# Amazon SageMaker - Tensorflow 2.x
[Amazon SageMaker](https://aws.amazon.com/sagemaker/) is a machine learning platform to build, train, and host state-of-the-art ML and AI models. [Amazon SageMaker Debugger](https://github.com/awslabs/sagemaker-debugger) offers the capability to debug machine learning models during training and identifies problems with the models in real-time.

Experimental support for TF 2.x was initially introduced in v0.7.1 of the Debugger's smdebug library. A full description of support is available at [Amazon SageMaker Debugger with TensorFlow](https://github.com/awslabs/sagemaker-debugger/tree/master/docs/tensorflow.md)

With the smdebug v0.9.0 release, its support has been extended to cover TF 2.x [model_to_estimator](https://www.tensorflow.org/api_docs/python/tf/keras/estimator/model_to_estimator) and Estimator APIs

In this notebook, you will learn how to run your training job with the TF 2.x [model_to_estimator](https://www.tensorflow.org/api_docs/python/tf/keras/estimator/model_to_estimator) API and the Debugger built-in rules to watch training anomalies.

## Training TensorFlow Keras models with Amazon SageMaker Debugger

### Amazon SageMaker TensorFlow as a framework

We will train a TensorFlow Keras model in this notebook with Amazon Sagemaker Debugger, and monitor the training jobs with the Debugger built-in rules. The training job will be run on a pre-built [AWS Deep Learning Container](https://docs.aws.amazon.com/deep-learning-containers/latest/devguide/deep-learning-containers-images.html) with Tensorflow 2.1.0 and smdebug 0.9.0 installed.


## Setup

Execute the following code cell for a one-time smdebug setup to get your notebook kernel ready for a full experience of using the Debugger features. This smdebug library provides tools to perform interactive analysis throughout the notebook.


In [None]:
! pip install smdebug

Import the AWS boto3 Python SDK, the SageMaker Python SDK, the SageMaker TensorFlow class, and other python utility libraries.

In [2]:
import boto3
import os
import sagemaker
from sagemaker.tensorflow import TensorFlow

Import the SageMaker Debugger classes for configuring hooks and rules.

In [3]:
from sagemaker.debugger import Rule, DebuggerHookConfig, TensorBoardOutputConfig, CollectionConfig, rule_configs

Now define the entry point for the training script.

Since our demo training script `tf_keras_to_estimator.py` uses the `tensorflow-datasets` package that is not available in the pre-built container, we need to install it as a requirement for the training job. To add the installation step, we simply add the package in a `requirements.txt` file. You can add a list of required libraries to run your own training script in the same way.

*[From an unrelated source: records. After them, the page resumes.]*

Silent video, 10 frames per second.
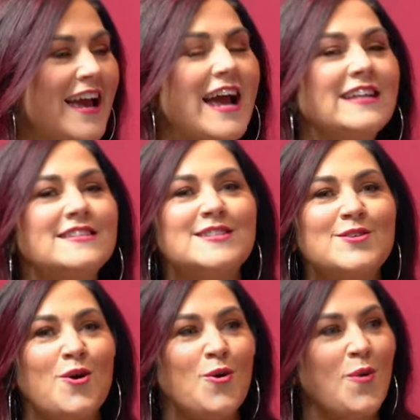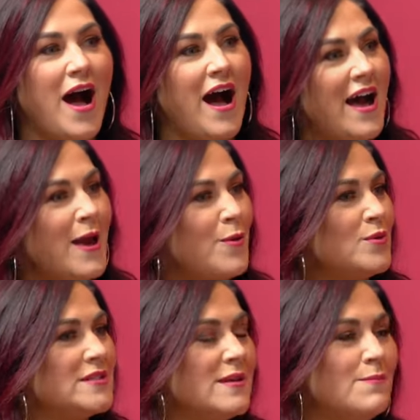And so I
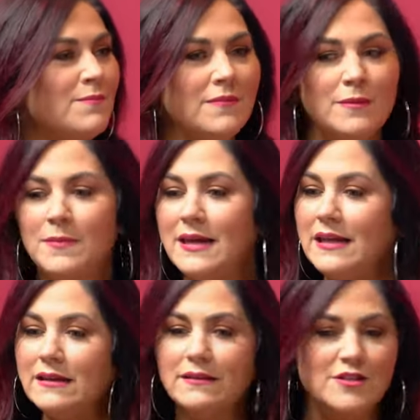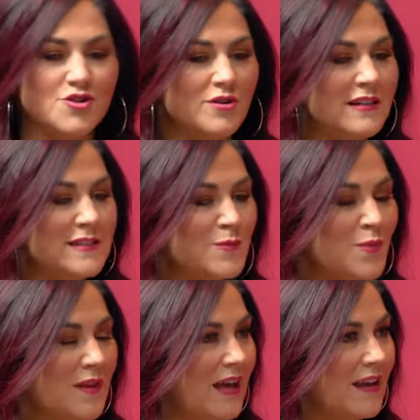was immediately
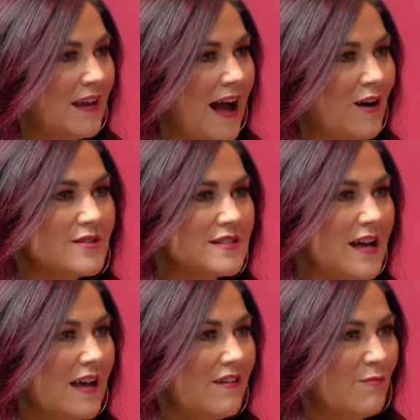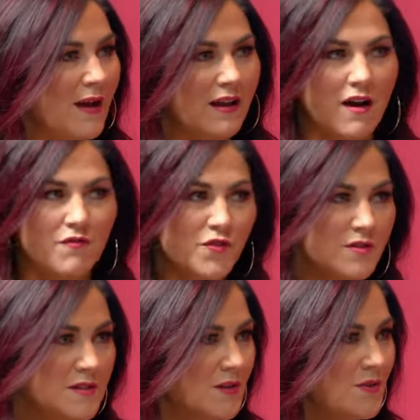transplanted outside of my
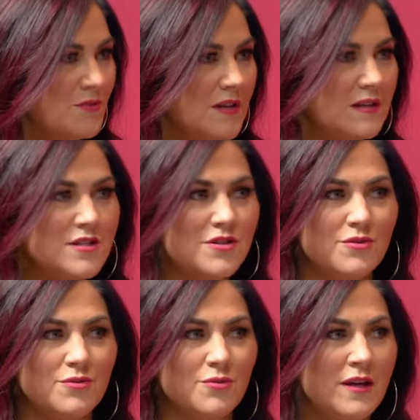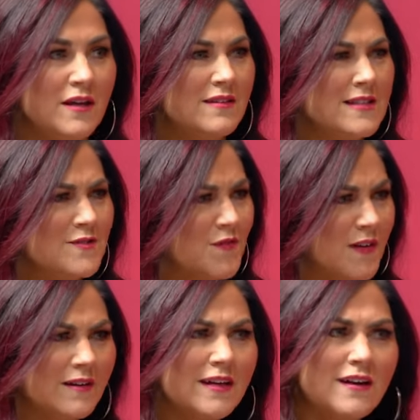comfort zone into this
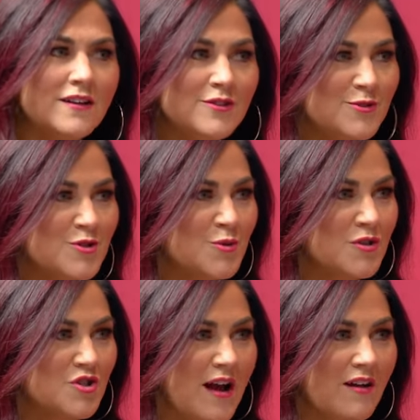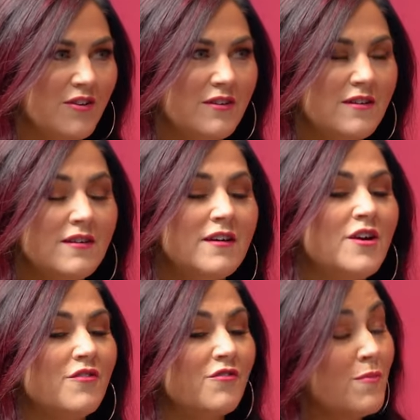very unusual childhood.
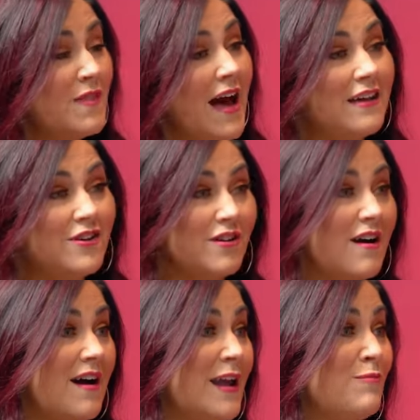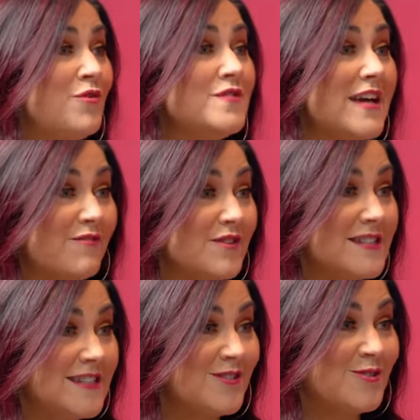From that year on, I moved every
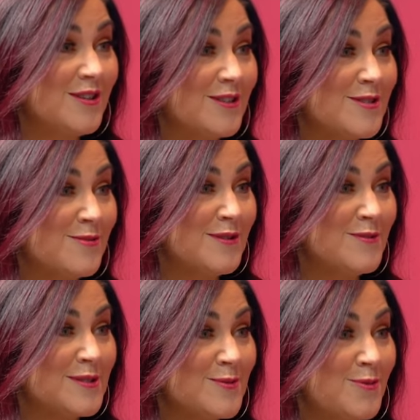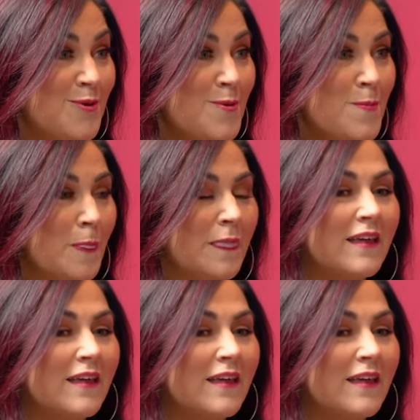single year to a new school.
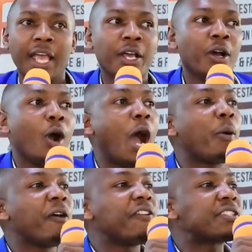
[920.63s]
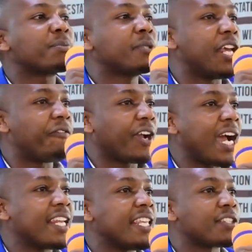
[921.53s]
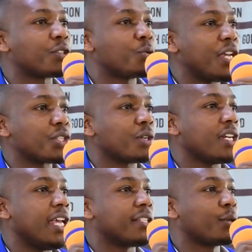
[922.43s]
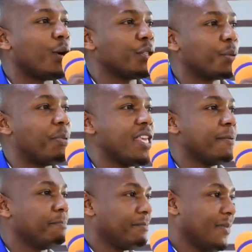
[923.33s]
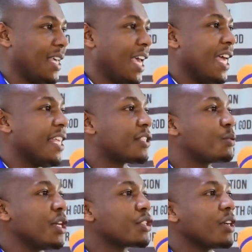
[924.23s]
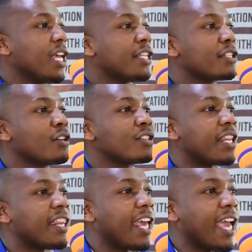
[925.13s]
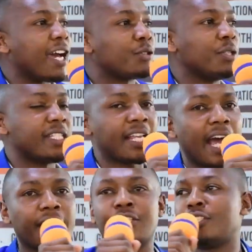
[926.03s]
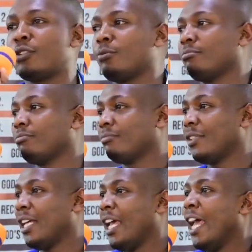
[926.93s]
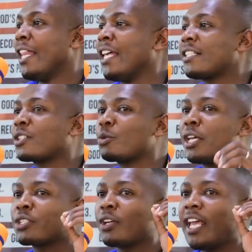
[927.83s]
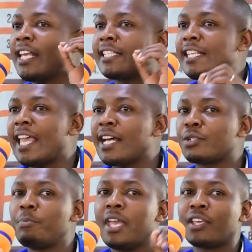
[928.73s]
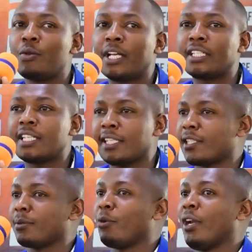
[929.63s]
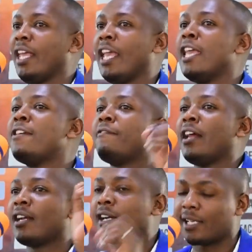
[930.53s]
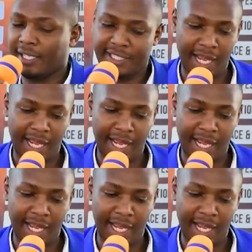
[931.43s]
However difficult the situation is going to be, the situation is not there to discourage you. The situation is there to make your testimony even greater.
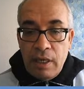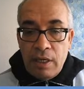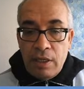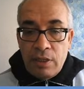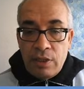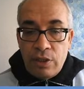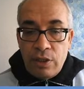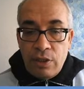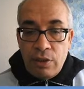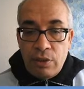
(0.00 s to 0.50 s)

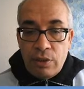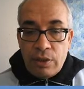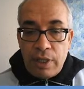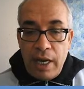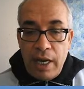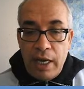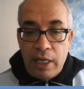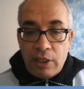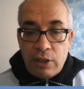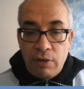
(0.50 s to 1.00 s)
So
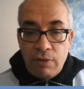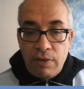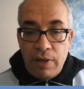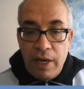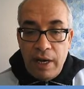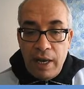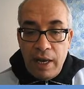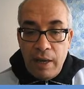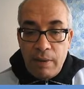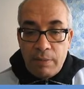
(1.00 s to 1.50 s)
Silence of the
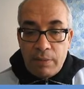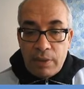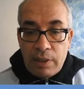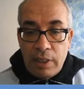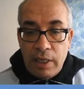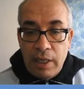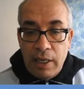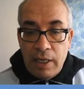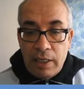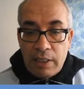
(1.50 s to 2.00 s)
Lambs
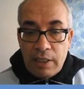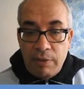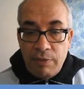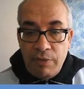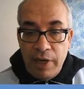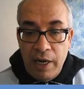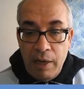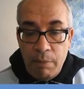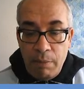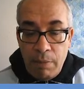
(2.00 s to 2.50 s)
is a
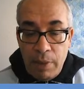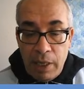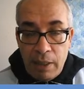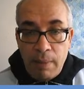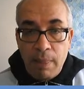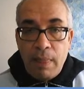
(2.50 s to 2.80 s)
film.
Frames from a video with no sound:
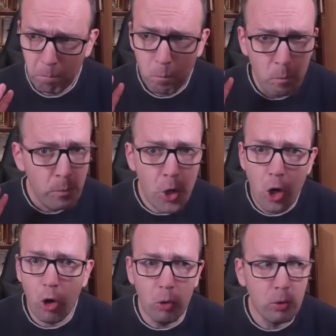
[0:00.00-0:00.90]

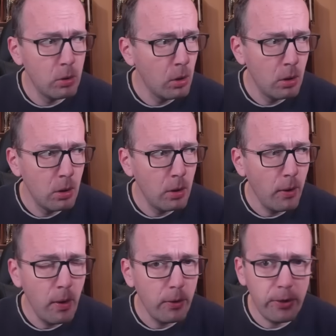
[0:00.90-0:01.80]
No.
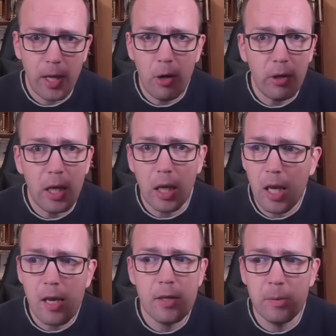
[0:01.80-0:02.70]
Theory
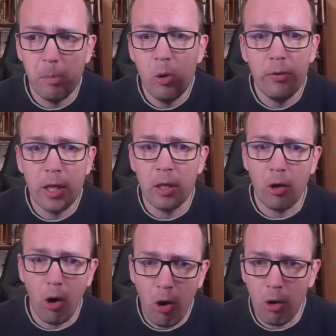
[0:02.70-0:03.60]
is moving
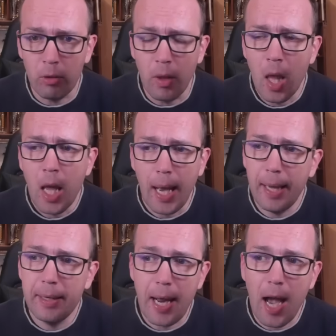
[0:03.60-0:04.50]
on.
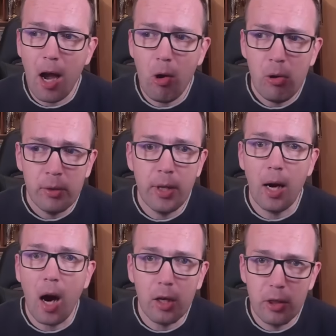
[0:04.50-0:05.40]
And now
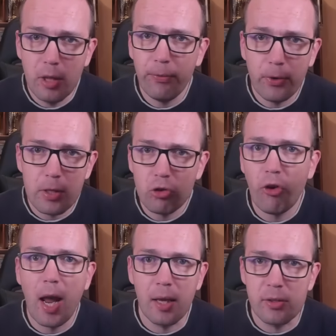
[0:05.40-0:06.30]
there are different
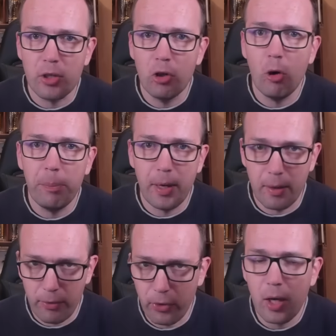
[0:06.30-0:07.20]
trends in
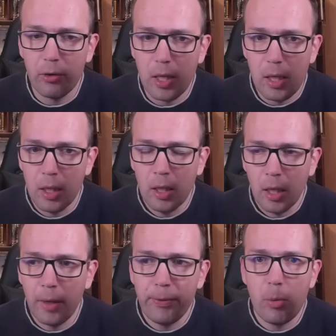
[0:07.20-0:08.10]
opening theory.
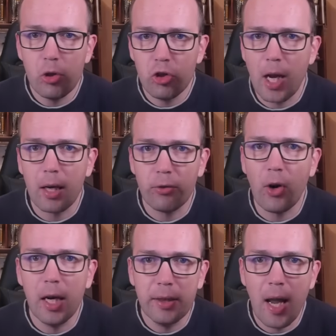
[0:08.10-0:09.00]
If you would check
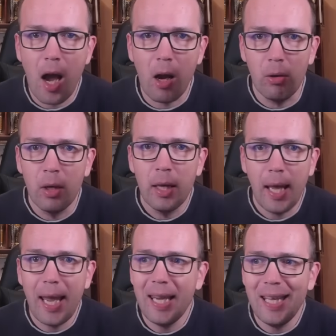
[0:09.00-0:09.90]
right now
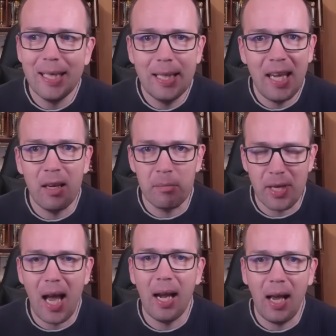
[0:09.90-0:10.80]
any games
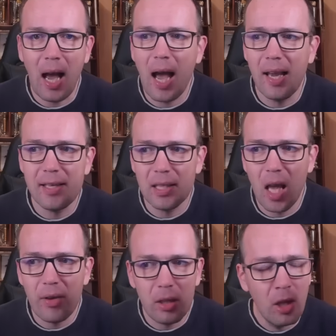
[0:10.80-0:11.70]
at a highest
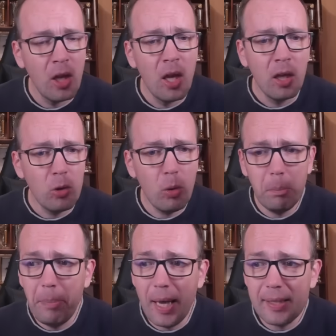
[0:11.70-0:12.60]
level, you will
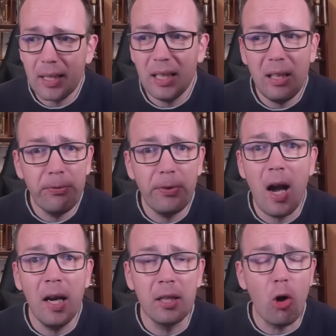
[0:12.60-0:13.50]
basically
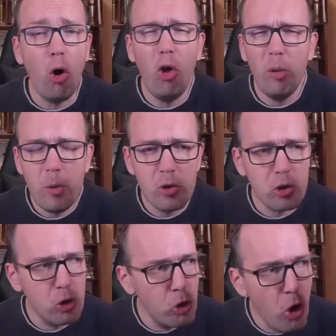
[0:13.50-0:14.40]
find
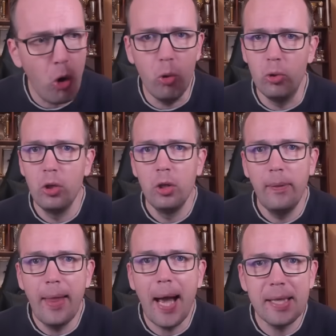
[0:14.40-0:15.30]
almost no
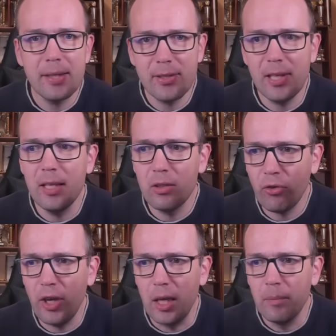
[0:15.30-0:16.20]
knight
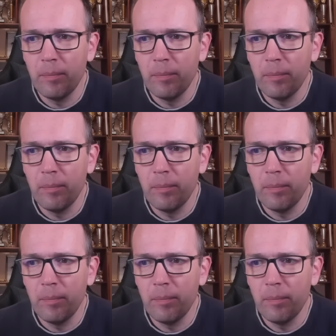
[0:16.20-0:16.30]
c3.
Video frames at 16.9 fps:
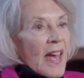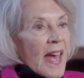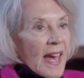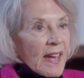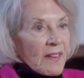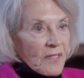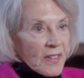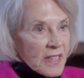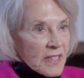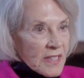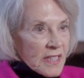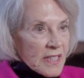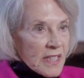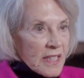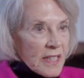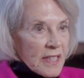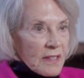
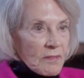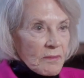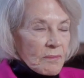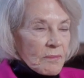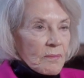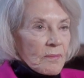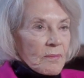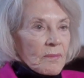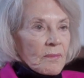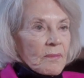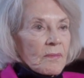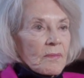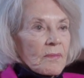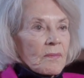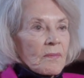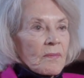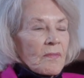advocacy
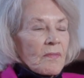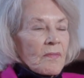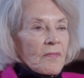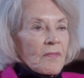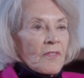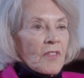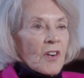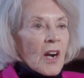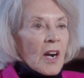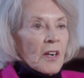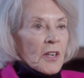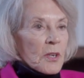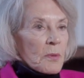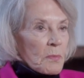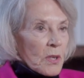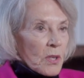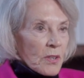for our
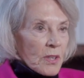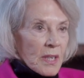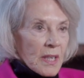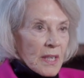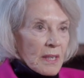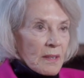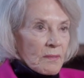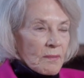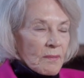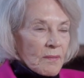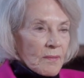community,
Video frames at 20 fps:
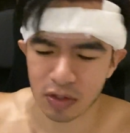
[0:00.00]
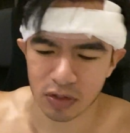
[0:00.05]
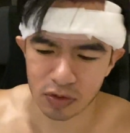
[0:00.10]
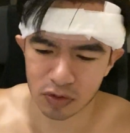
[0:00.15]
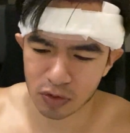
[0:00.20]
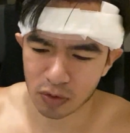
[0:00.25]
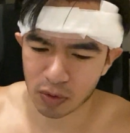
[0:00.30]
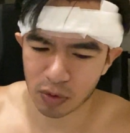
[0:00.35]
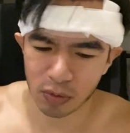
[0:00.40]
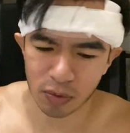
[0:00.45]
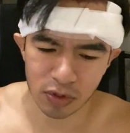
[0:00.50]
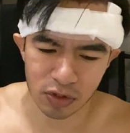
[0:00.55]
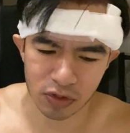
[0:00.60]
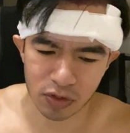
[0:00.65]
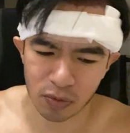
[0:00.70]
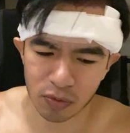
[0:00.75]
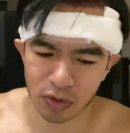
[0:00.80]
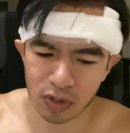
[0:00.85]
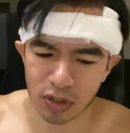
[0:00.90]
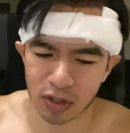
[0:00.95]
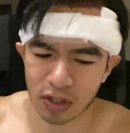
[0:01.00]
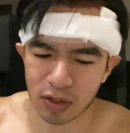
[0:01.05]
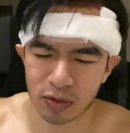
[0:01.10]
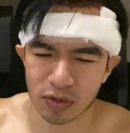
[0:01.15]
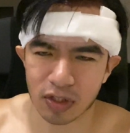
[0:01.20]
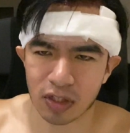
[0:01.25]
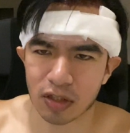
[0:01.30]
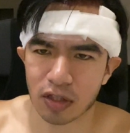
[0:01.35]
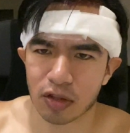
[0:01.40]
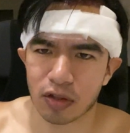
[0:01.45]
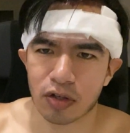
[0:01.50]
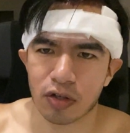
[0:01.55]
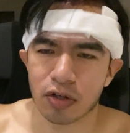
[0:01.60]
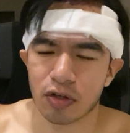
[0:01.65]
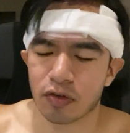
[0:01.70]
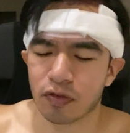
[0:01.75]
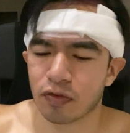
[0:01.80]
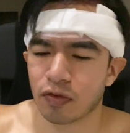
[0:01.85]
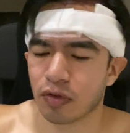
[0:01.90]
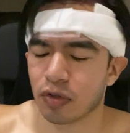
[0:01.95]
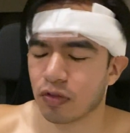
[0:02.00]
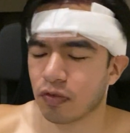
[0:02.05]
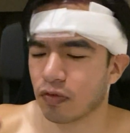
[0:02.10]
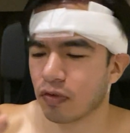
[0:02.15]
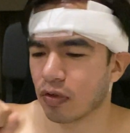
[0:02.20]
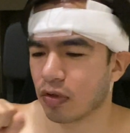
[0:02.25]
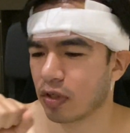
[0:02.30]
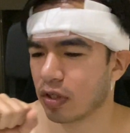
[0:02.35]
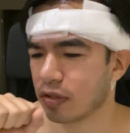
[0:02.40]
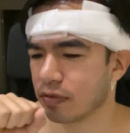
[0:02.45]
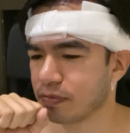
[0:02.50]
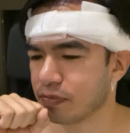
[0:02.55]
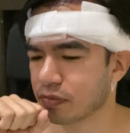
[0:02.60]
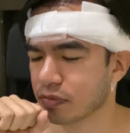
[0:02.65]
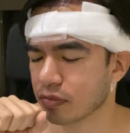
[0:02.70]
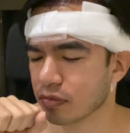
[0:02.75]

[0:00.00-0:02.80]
So we went to it was like the 3rd or 4th floor.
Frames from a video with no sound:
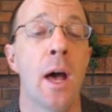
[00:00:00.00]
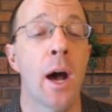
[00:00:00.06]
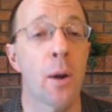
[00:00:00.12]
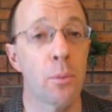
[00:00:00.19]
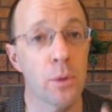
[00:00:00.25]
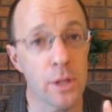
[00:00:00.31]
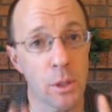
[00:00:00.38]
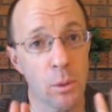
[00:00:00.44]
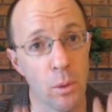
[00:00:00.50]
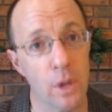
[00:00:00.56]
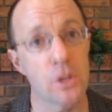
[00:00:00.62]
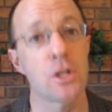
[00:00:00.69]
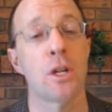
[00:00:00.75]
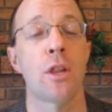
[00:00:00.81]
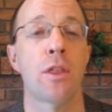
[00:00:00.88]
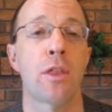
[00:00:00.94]
I really
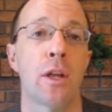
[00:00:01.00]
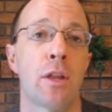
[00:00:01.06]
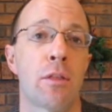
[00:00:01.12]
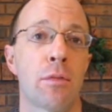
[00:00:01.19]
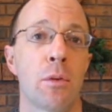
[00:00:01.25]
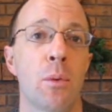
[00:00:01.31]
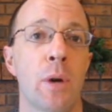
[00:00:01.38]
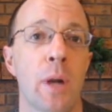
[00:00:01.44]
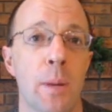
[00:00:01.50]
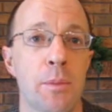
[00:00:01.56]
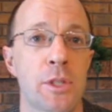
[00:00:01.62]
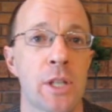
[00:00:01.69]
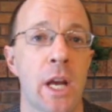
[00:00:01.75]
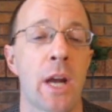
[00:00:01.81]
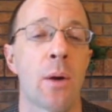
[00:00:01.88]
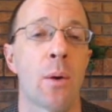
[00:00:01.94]
want you to think through what I'm
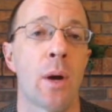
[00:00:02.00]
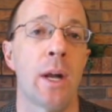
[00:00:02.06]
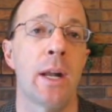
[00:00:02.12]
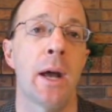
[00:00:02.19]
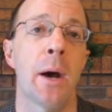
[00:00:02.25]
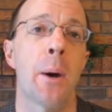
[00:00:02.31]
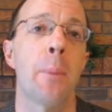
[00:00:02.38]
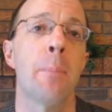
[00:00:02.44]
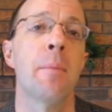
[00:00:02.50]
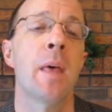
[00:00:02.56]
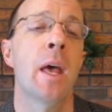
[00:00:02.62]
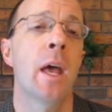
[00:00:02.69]
saying right now.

The `launcher.sh` script is provided along with this notebook, which will install the `tensorflow-datasets` package and initiate the training script. For more information about installing third-party libraries, see [Use third-party libraries with SageMaker Python SDK](https://sagemaker.readthedocs.io/en/stable/frameworks/tensorflow/using_tf.html#use-third-party-libraries).

In [4]:
# define the entrypoint script
entrypoint_script='launcher.sh'

### Setting up the SageMaker TensorFlow Estimator

Now it's time to setup the SageMaker TensorFlow estimator. We will add the following Debugger-specific parameters to the estimator to enable for debugging the demo training script.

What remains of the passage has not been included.